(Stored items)
━━━━━━━━━━━━━━━━━━━━

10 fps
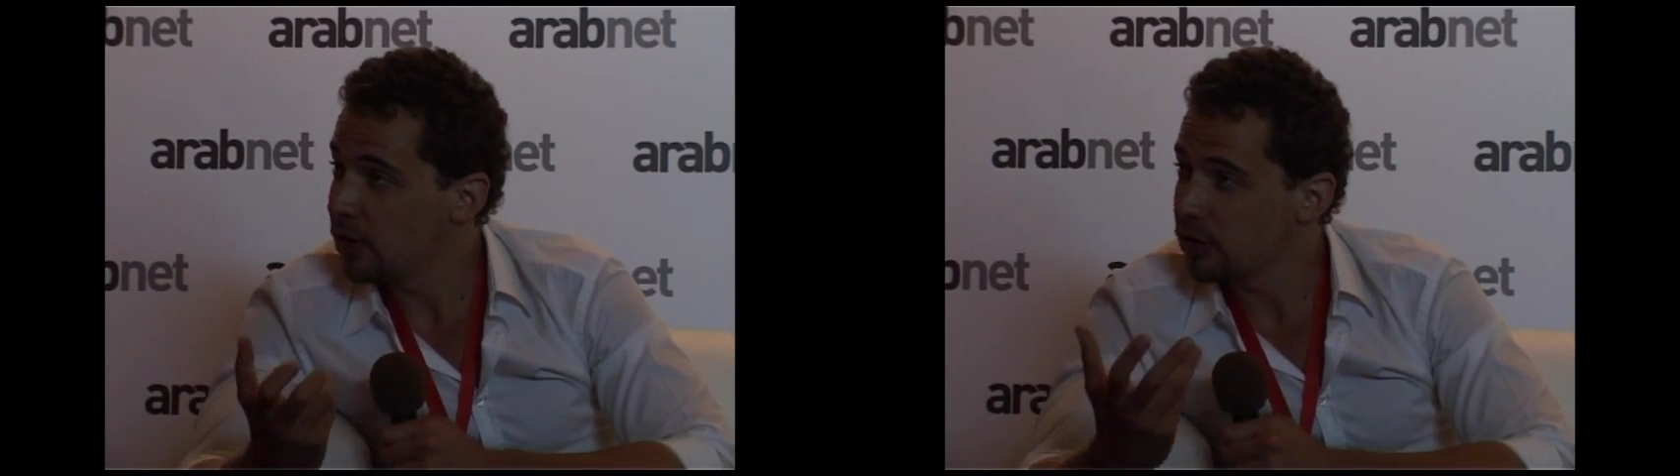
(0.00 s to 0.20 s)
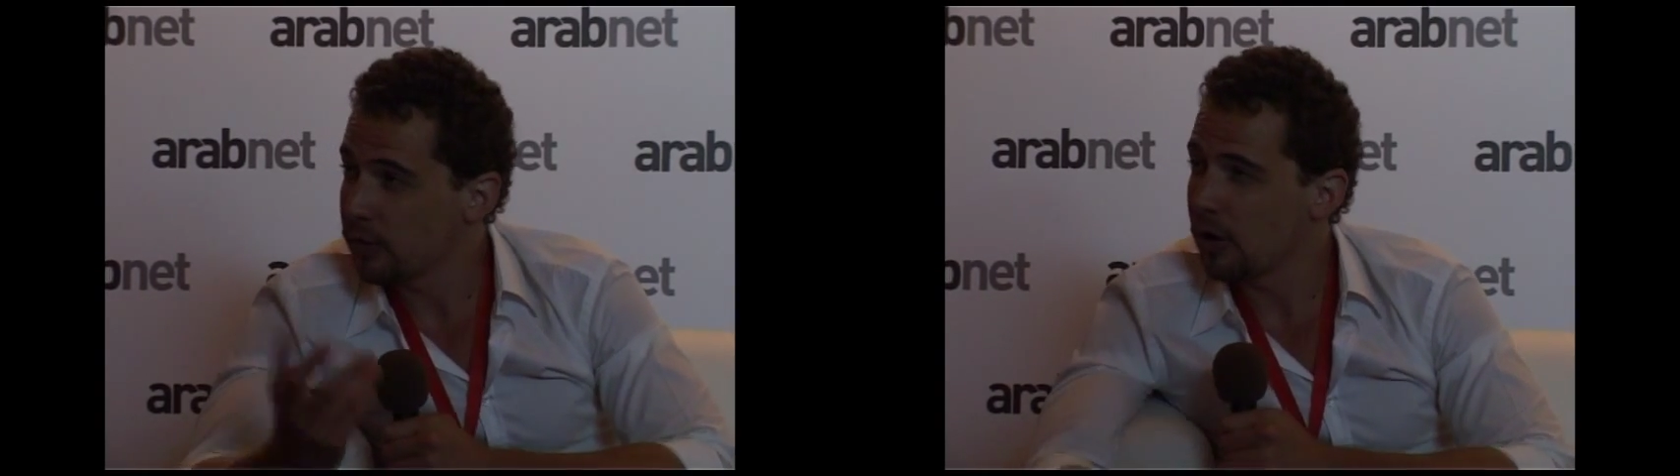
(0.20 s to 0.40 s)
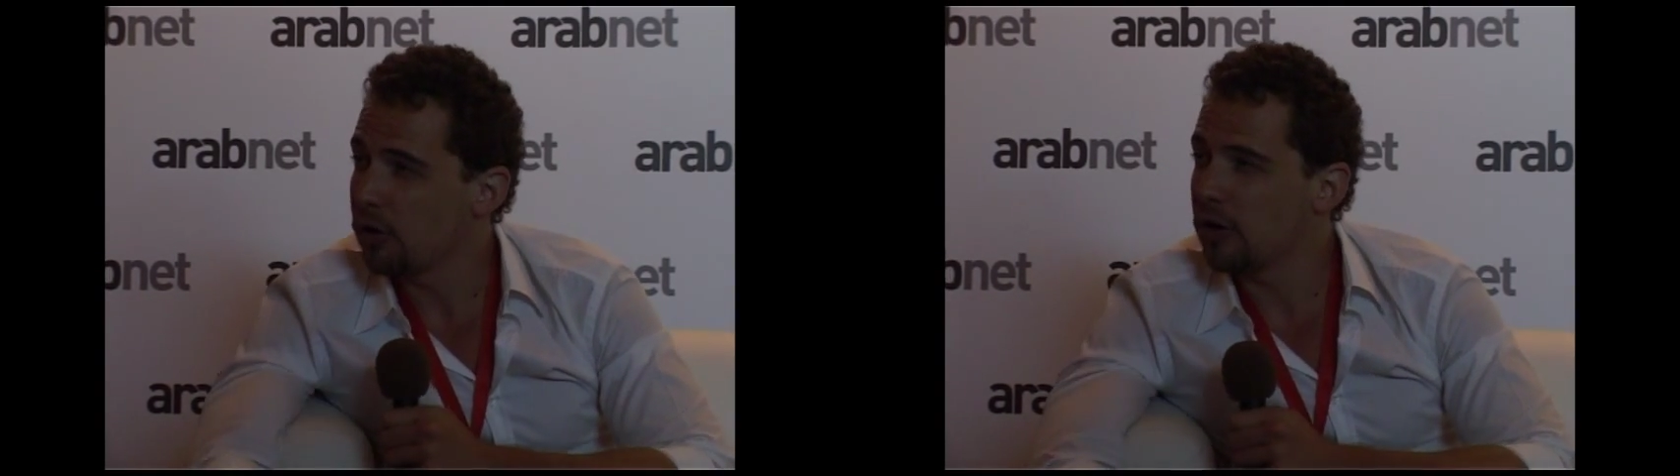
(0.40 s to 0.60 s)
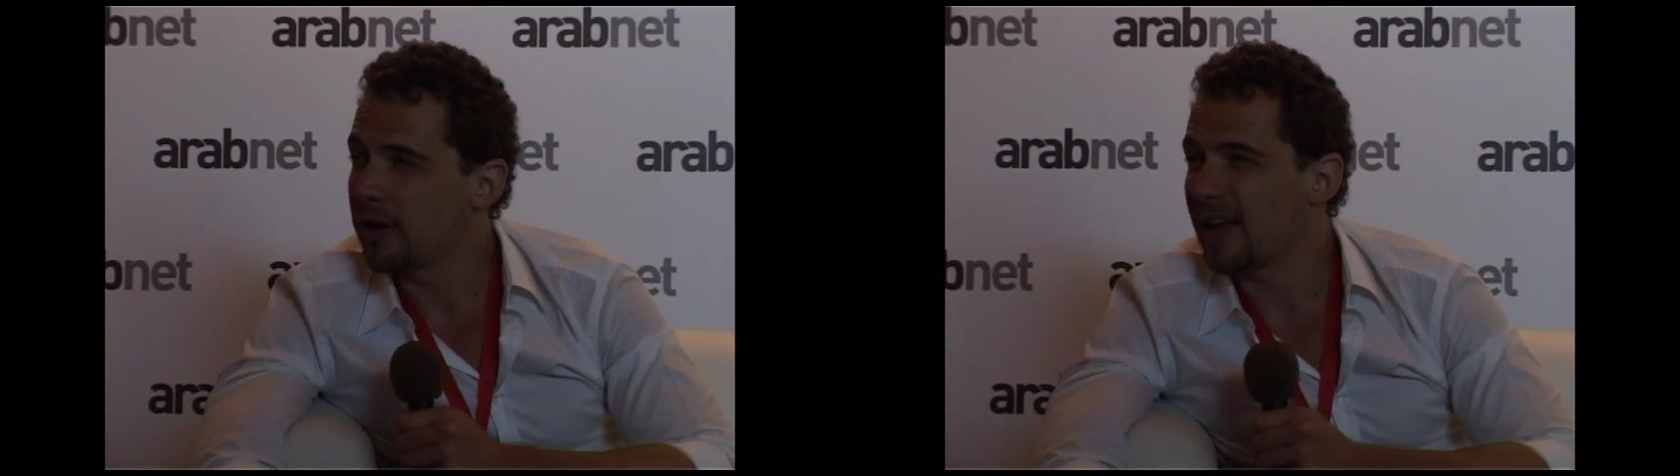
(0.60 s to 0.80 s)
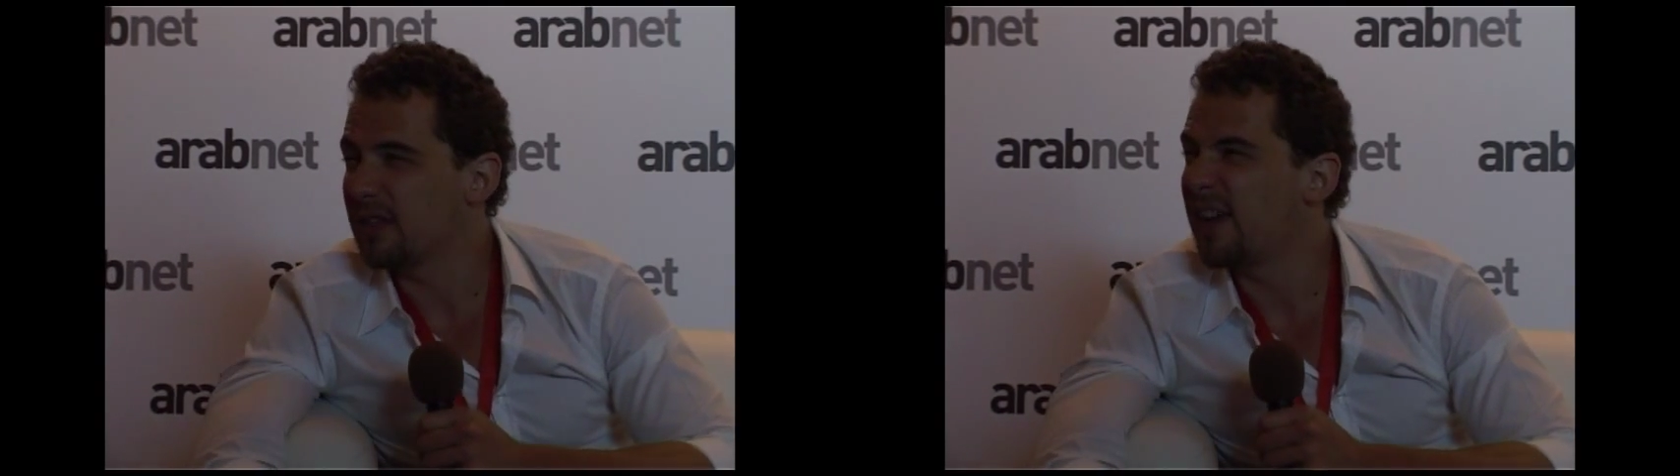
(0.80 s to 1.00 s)
So we're not only
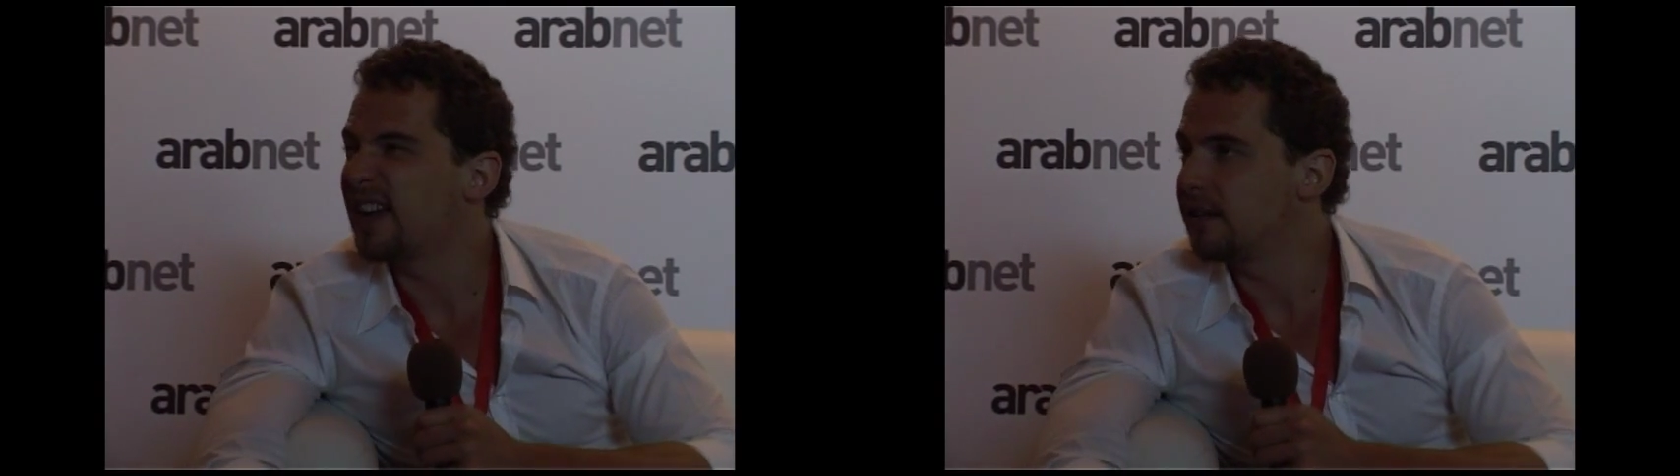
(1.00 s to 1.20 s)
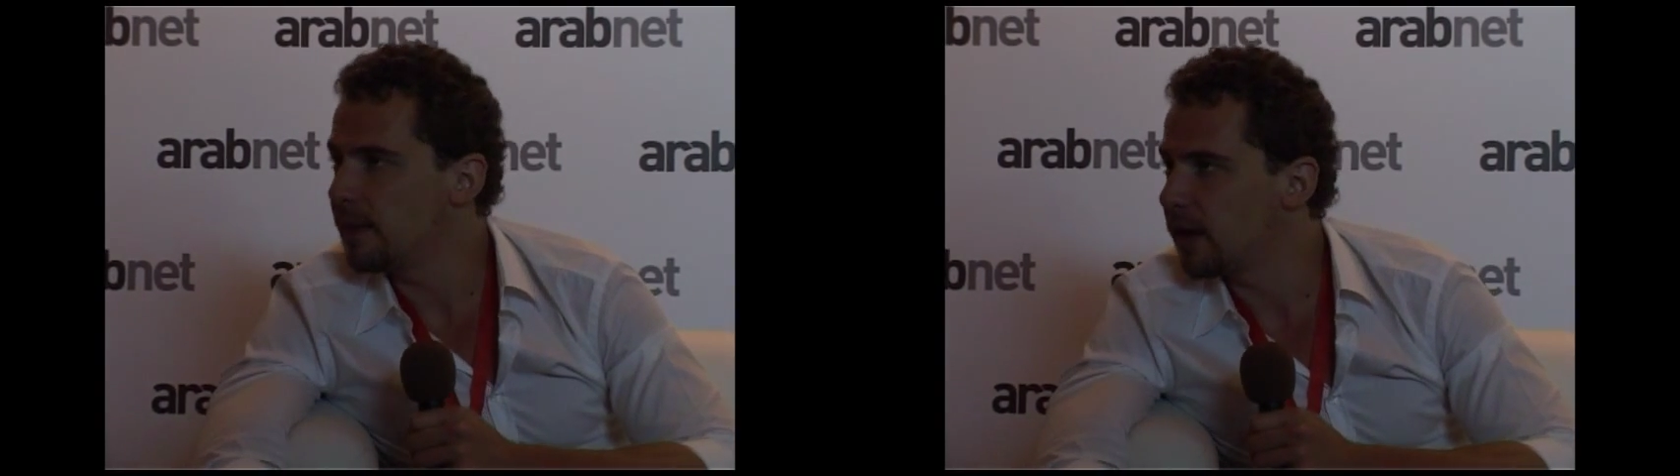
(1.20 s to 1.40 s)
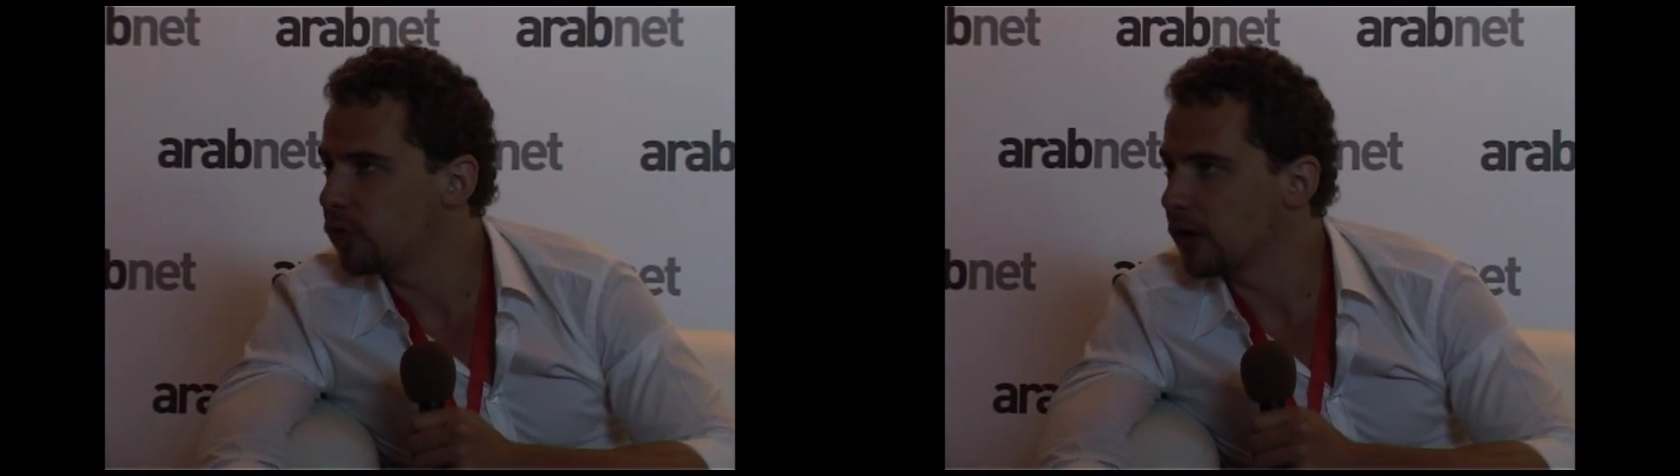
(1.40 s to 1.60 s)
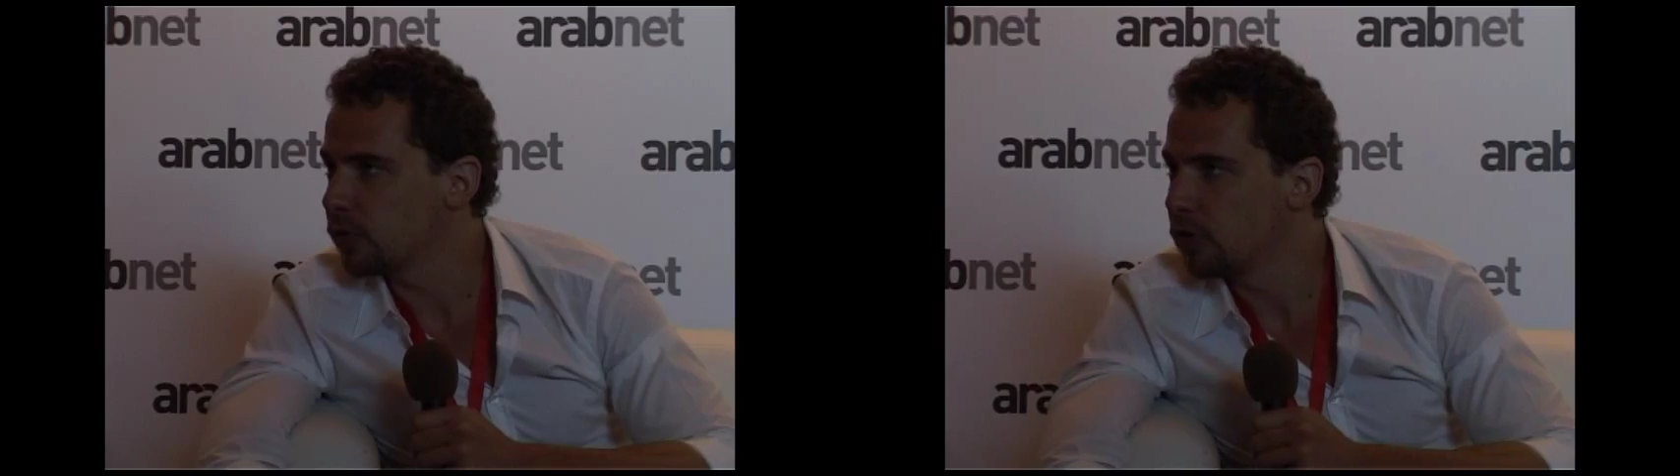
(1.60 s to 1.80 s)
looking at vanity metrics,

━━━━━━━━━━━━━━━━━━━━

## [Exercise instructions]
Could you print the data exactly as it appears and keep the pictures out?

## [Result of this task]
10 fps
(0.00 s to 0.20 s)
(0.20 s to 0.40 s)
(0.40 s to 0.60 s)
(0.60 s to 0.80 s)
(0.80 s to 1.00 s)
So we're not only
(1.00 s to 1.20 s)
(1.20 s to 1.40 s)
(1.40 s to 1.60 s)
(1.60 s to 1.80 s)
looking at vanity metrics,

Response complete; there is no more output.